In this article, we will discuss the Pathophysiology of Acute Respiratory Distress Syndrome. So, let’s get started.
ARDS can be considered as the earliest manifestation of a generalized inflammatory reaction and irrespective of its cause, evolves through the following phases:
Exudative phase (noncardiogenic pulmonary edema): This is the early phase of a ARDS; occurs within 24-96 hours following a precipitating event. It is characterized by endothelial injury, denudation of type I epithelial cells, increase in vascular permeability, release of inflammatory cytokines and hyaline membrane formation. There is decreased surfactant production. It usually lasts for 3-7 days. The clinical hallmarks of this phase are bilateral pulmonary infiltrates (noncardiogenic pulmonary edema), dyspnea and marked hypoxemia.

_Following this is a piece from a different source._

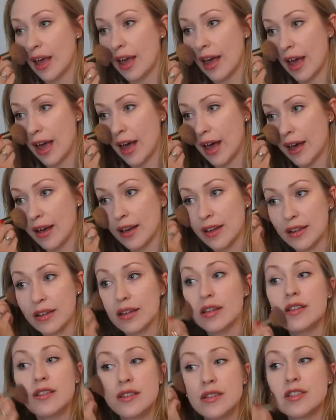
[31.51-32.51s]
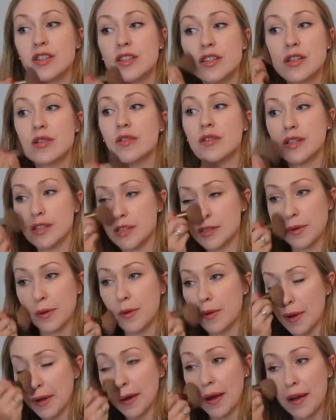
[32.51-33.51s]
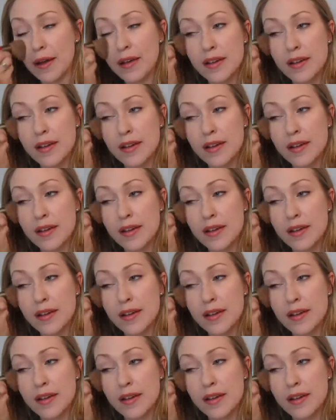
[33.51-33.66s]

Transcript: and just going to quick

Proliferative phase (stage of development of pulmonary hypertension): By 3-7 days patient who survived the initial phase progresses to proliferative stage. Necrotic Type I cells are replaced by type II epithelial cells which proliferate and form new alveolar epithelium. Interstitial and alveolar edema starts decreasing and these spaces are filled with RBCs, inflammatory cells and cellular debris. This phase is characterized by worsening hypoxemia (cyanosis) as a result of pulmonary shunting of blood and development of pulmonary hypertension as a result of vasoconstructive response and microthrombi formation.
Fibrotic phase: After about 7-10 days of onset of ARDS, activated fibroblasts accumulate in the interstitial spaces. Subsequently fibrosis sets in with loss of elastic tissue and obliteration of the lung vasculature. This may slowly resolve or may result in lung destruction which may be irreversible.